Limit number of processed elements in Beam/Dataflow stream job

Question

I have a Beam streaming job running on Dataflow runner. It loads requests from PubSub (using Python's apache_beam.io.ReadFromPubSub), then fetches data from BigTable, do a heavy computation on the data and writes to PubSub again.

with beam.Pipeline(options=pipeline_options) as pipeline:
        (
            pipeline
            | "Receive" >> beam.io.ReadFromPubSub(topic=TOPIC_READ)
            | "Parse" >> beam.ParDo(Parse())
            | "Fetch" >> beam.ParDo(FetchFromBigtable(project, args.bt_instance, args.bt_par, args.bt_batch))
            | "Process" >> beam.ParDo(Process())
            | "Publish" >> beam.io.WriteToPubSub(topic=TOPIC_WRITE)
        )

Basically I don't need any windowing, I would like just limit the number of elements processed in parallel on 1 machine (i.e. control the parallelism by number of workers).
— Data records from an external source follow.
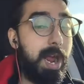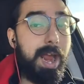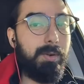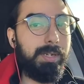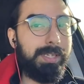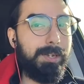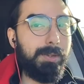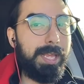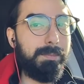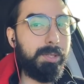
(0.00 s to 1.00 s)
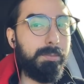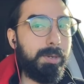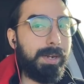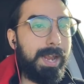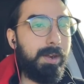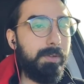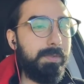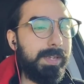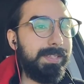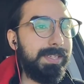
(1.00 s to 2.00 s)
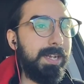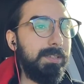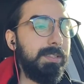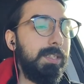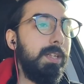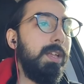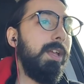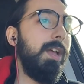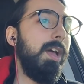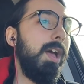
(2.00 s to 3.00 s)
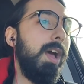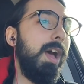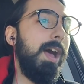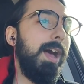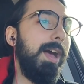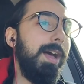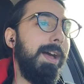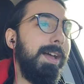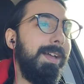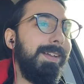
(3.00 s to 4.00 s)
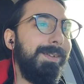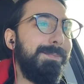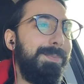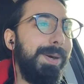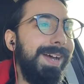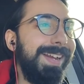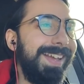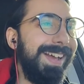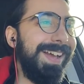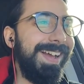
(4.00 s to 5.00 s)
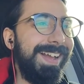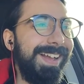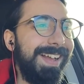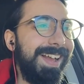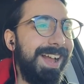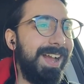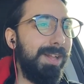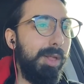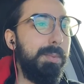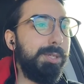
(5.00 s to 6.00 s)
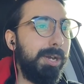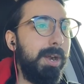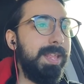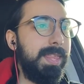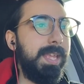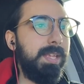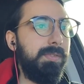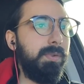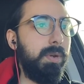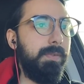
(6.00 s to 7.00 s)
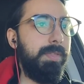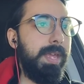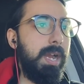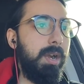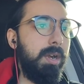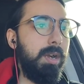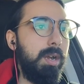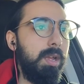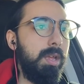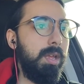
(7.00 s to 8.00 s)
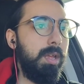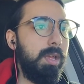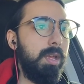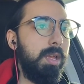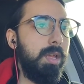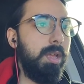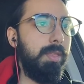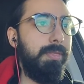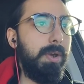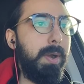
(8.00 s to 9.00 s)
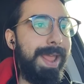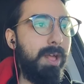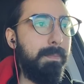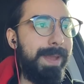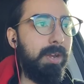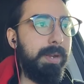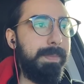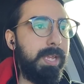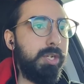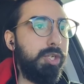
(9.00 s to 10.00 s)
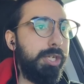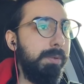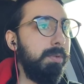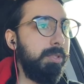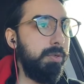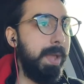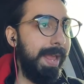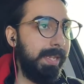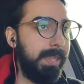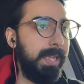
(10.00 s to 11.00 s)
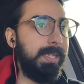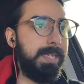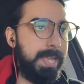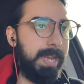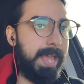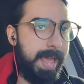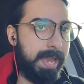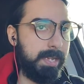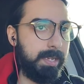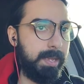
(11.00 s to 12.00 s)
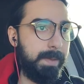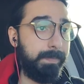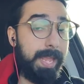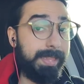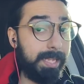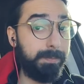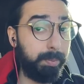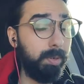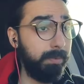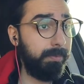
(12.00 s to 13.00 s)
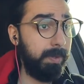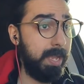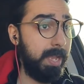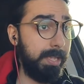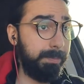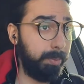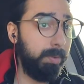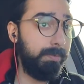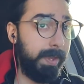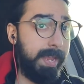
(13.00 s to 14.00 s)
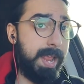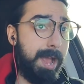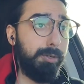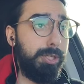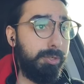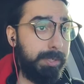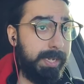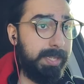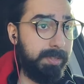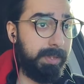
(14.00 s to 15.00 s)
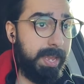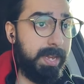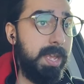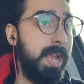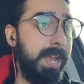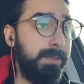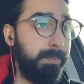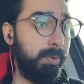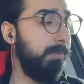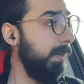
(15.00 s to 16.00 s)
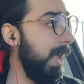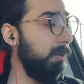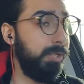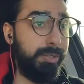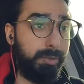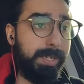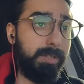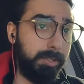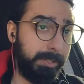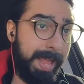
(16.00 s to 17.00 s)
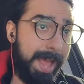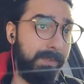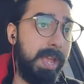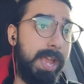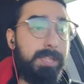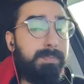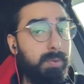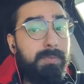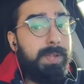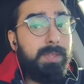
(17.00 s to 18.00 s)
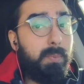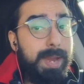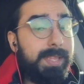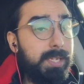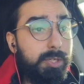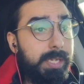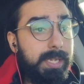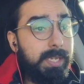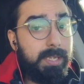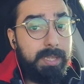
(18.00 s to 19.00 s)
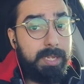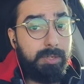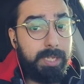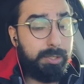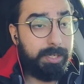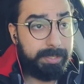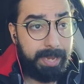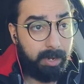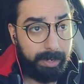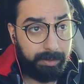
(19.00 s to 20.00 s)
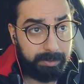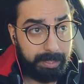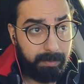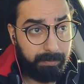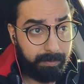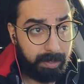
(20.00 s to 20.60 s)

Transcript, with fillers: I really don't like Bloomberg. I don't know if you could tell. But Klobuchar, I think, is sort of their Hail Mary, because she will do anything to get ahead. And that's proof. It's proof in how she treated this kid. It's proof in how she treats her staff. It's proof in the way that she's carried herself.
Otherwise it causes out of memory during the heavy computation and I also need to limit the rate of BigTable requests.

I'm using standard 2 CPU machine so I would expect that it would process 2 elemets in parallel - I also set --number_of_worker_harness_threads=2 and --sdk_worker_parallelism=1. For some reason though I'm seeing many elements processed in parallel by multiple threads which cause the memory and rate limit problems. I guess those are bundles processed in parallel based on the logs (e.g. work: "process_bundle-105").

I tried to hack it by using a semaphore inside processElement (to just process one element per DoFN instance) and it works, but the autoscaling does not kick off and it looks like a pure hack which may have other consequences.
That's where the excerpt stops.